Taxis start at RMB 7 upon boarding. A ride around the city cost between RMB 7 - RM 12.
Kunming boasts the cheapest airport taxi ride. Another bargain at RMB 20 - RMB 30 per trip. Remember to bargain.
Nothing really special about the airport in Kunming but I thought the miniature model town was interesting. And yes, that is the lighting at the airport...must be some sort of energy saving fixtures.
One positive, the airport is very close to downtown Kunming.
In my Lijiang transport tips, I mentioned there is a luxury bus service that operates out of Kunming.
YNTAC (I don't know what that stands for) operates Volvo buses equipped with airconditioning, and a television with DVD/VCD. Here are the cities served and prices as of July 2003:
Dali 103 yuan
Of course these prices are higher than regular buses, but it is up to you to decide if the extra price is worth it. I took the bus to Lijiang and was very satisfied with the experience and got a free lunch at a nice hotel along the ride in Dali. So if you don't mind spending the extra money, it is a good way to travel in comfort.
The "Tourism Service" desk at the arrival level of Kunming Airport is worth visiting to experience how poor customer service can get in this day and age.
One particular woman (always at the central desk, not the one by the elevators) is outstandingly rude, arrogant and unhelpful.
Whether you speak Chinese or not, she will bark "Mei You Yingwen" at you, because she simply doesn't listen and assumes you are speaking English.
Try taking some of the hotel brochures from her. She will reach over and snatch them back. She refuses to let you look at the map. She is an absolute disgrace. I have passed through Kunming Airport five times in the last month and she has been outstandingly unhelpful on three of those occasions. I try to see the best side of everyone, but this woman has no redeeming qualities whatsoever.
There are plenty of ticketing agents in Kunming, ready to sell you train tickets for a commission.
You may find that, upon enquiry, that the ticketing agent tells you a train schedule which the Kunming Train Station itself does not have. This is the typical "chartered train" ie some big travel groups charter the entire train, and let the agents sell the leftover seats.
This type of coach does not have "soft sleeper".
The "public seat" tickets sold by Kunming Train Station are released for sale now (Dec) until 3 days before departure time. You can buy these from both the ticketing agents as well as at the train station itself.
(price is quoted in RMB)
1) The cabin with 6 people cost $86 per person. The bed is hard.

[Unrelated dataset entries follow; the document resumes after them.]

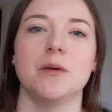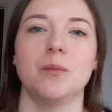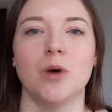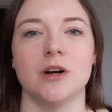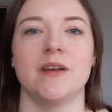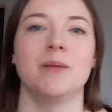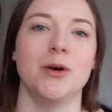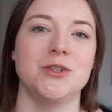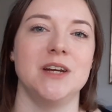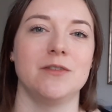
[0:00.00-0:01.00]
on one and then a
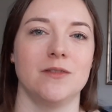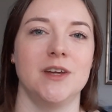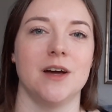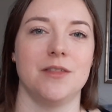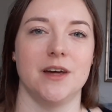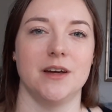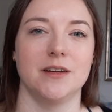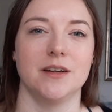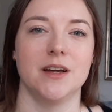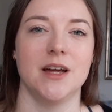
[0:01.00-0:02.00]
motif on the
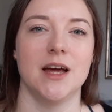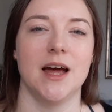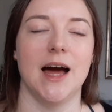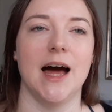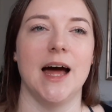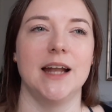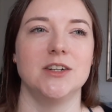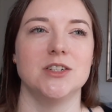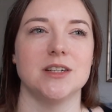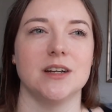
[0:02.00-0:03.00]
other,
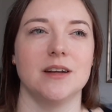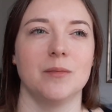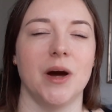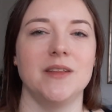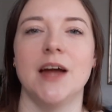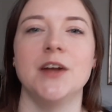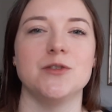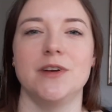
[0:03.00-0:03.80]
and by the end of an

A better cabin
will be "Ruan Wo", which means soft-sleeper. This costs $150 per person. Ruan Wo accommodates 4 persons per cabin.
If you hold a $86 ticket and when you see the train itself you change your mind
and want a $150, then you will have to pay $86 X 20% ticket cancellation fee.

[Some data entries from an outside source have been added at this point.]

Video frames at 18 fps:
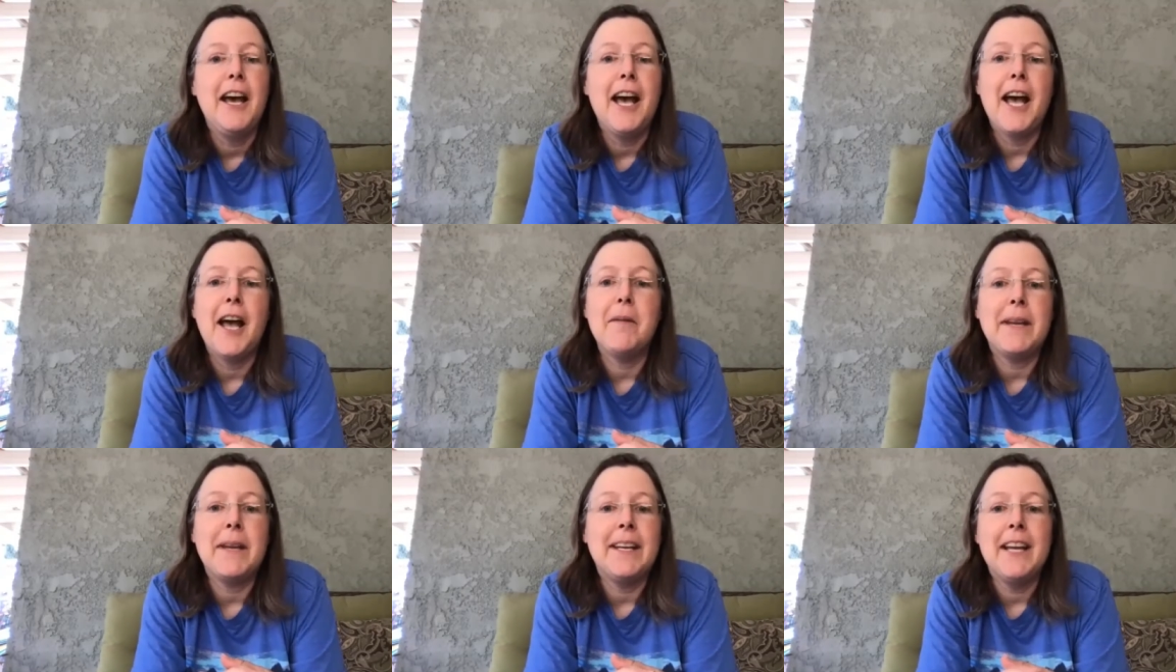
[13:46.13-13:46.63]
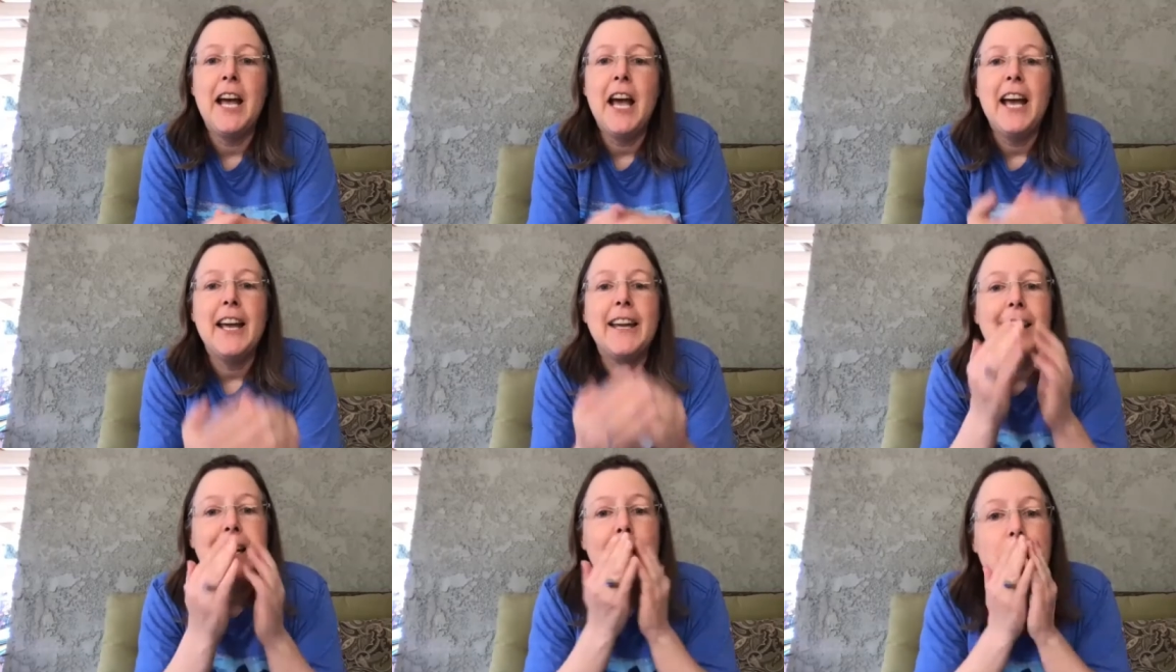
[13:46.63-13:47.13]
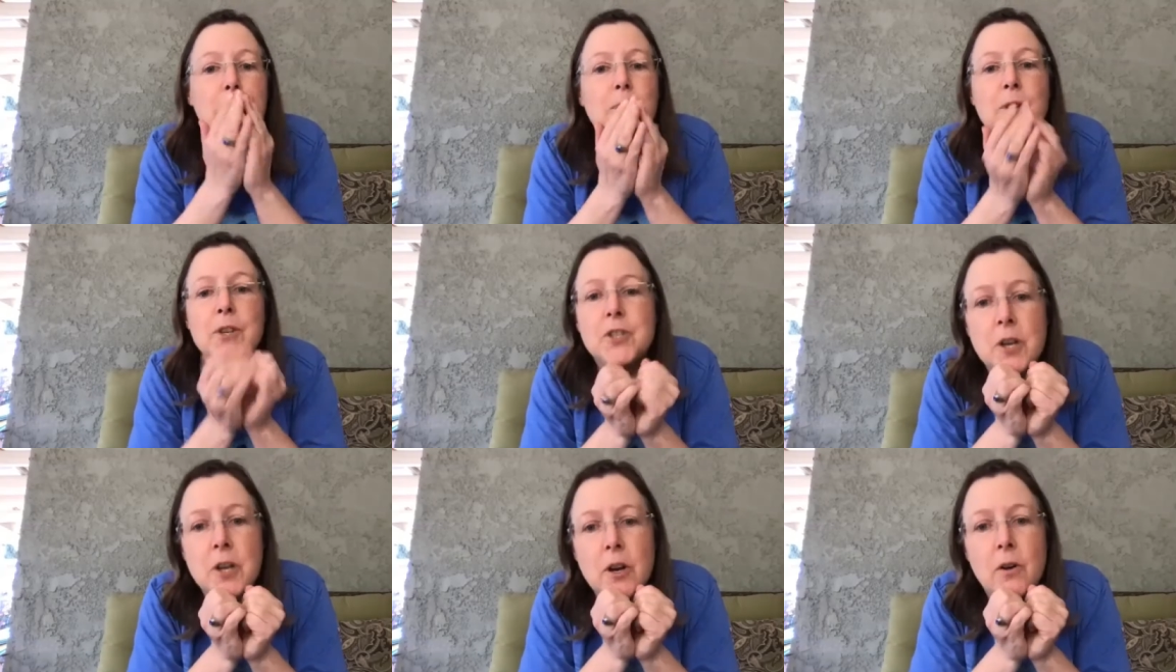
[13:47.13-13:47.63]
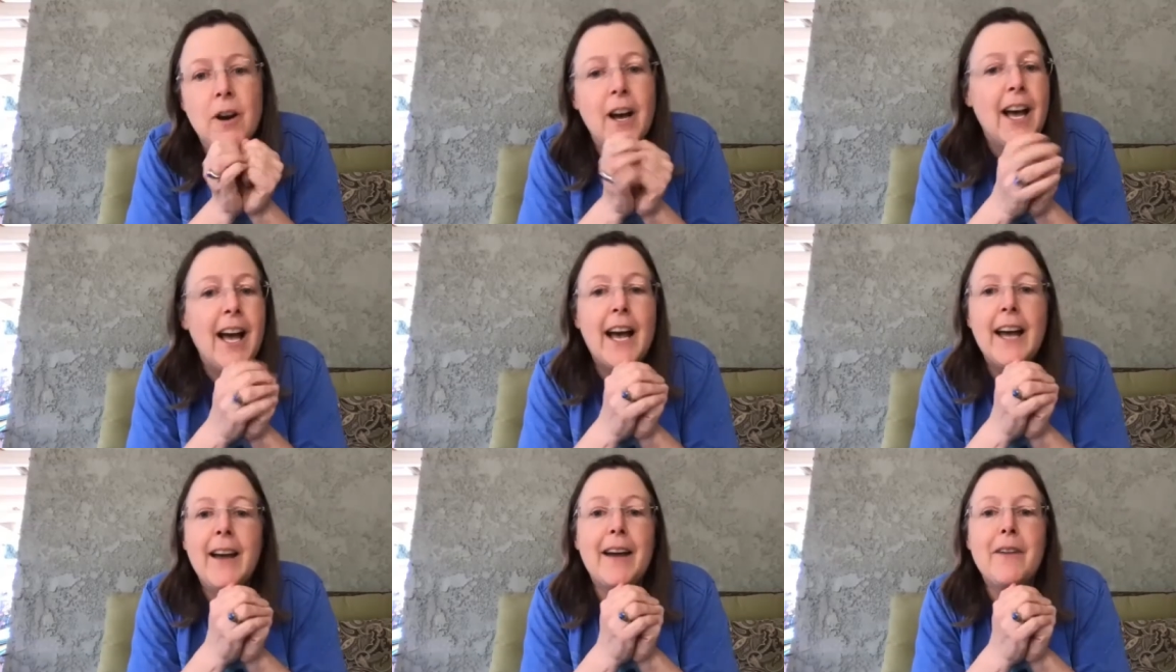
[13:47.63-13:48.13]
I mean, yeah, poor Joe.
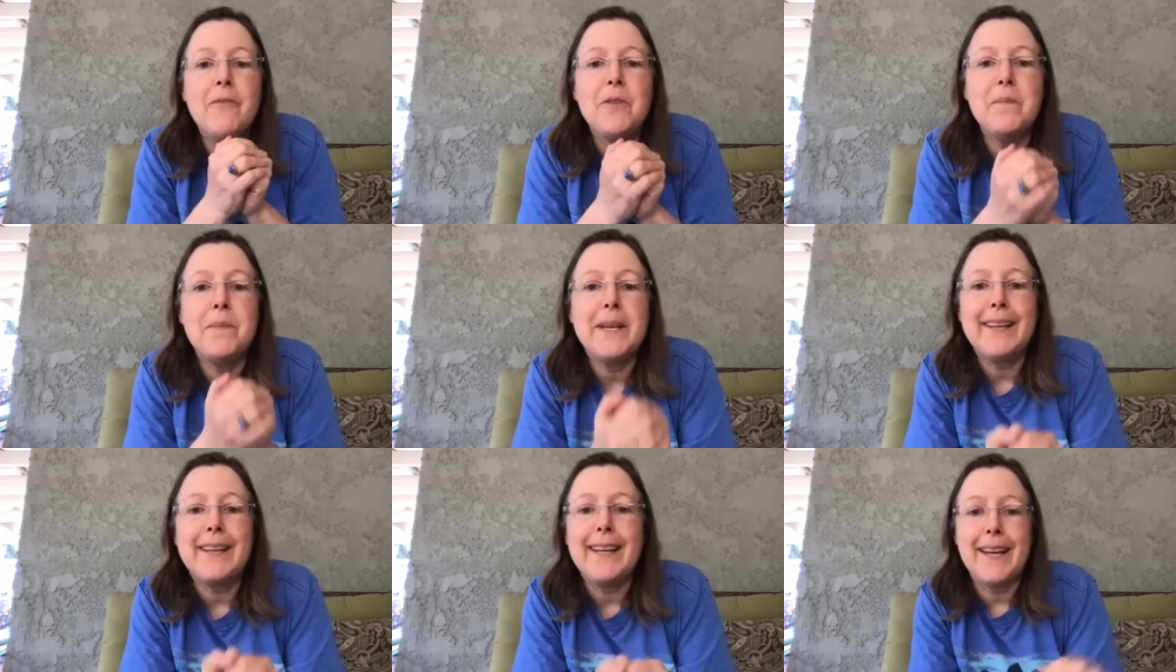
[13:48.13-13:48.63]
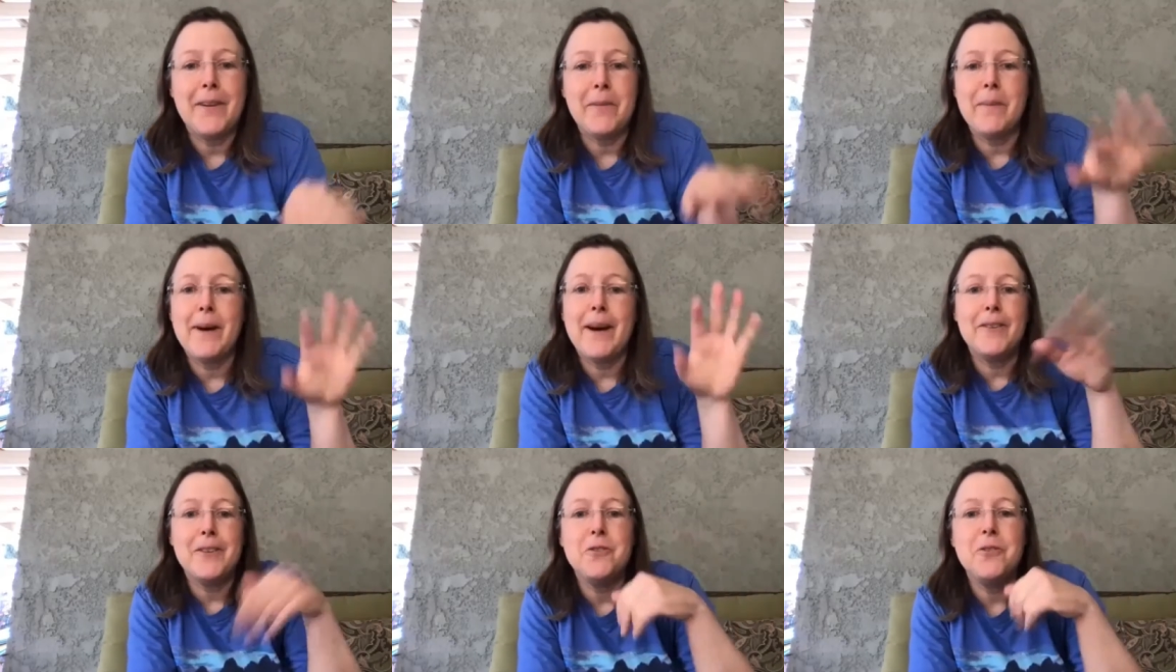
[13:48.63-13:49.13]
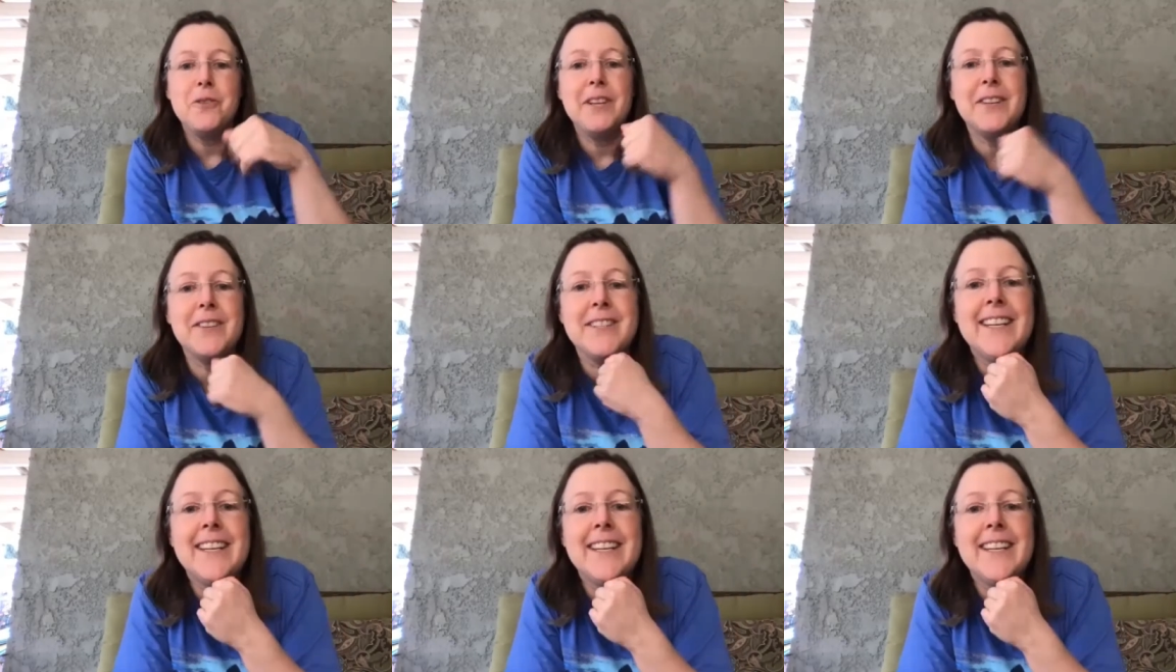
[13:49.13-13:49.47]
I would be like about 2 years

2) Cleanliness - I don't know (sorry no experience), but there is no toilet in
the cabin. There is only one toilet for the entire coach, which can accommodate
66 people. (just in case I didn't use the correct vocab, a few coaches linked
together become a train). I did read about this Ruan Wo. Its introduction was quite recent (year 2003).
3) The train journey will start at 10:30pm and end at 6:27am the next day.
Yunnan is the same as Malaysia : car travels faster than train. If you take a bus it takes about 4-5 hours. (now 7 hours because the highway is under construction)
4) The railway stops at Dali. From there to Lijiang, and from Lijiang to
Shangri-la you will have to take a bus.
5) I read the temperatures today.
Kunming : 11 -20C; Dali : 8 - 20C; Li Jiang: 9 - 19C; Shangri-la: 2 - 14C. It's going to be even colder in December especially in Dali, Li Jiang and Shangri-la.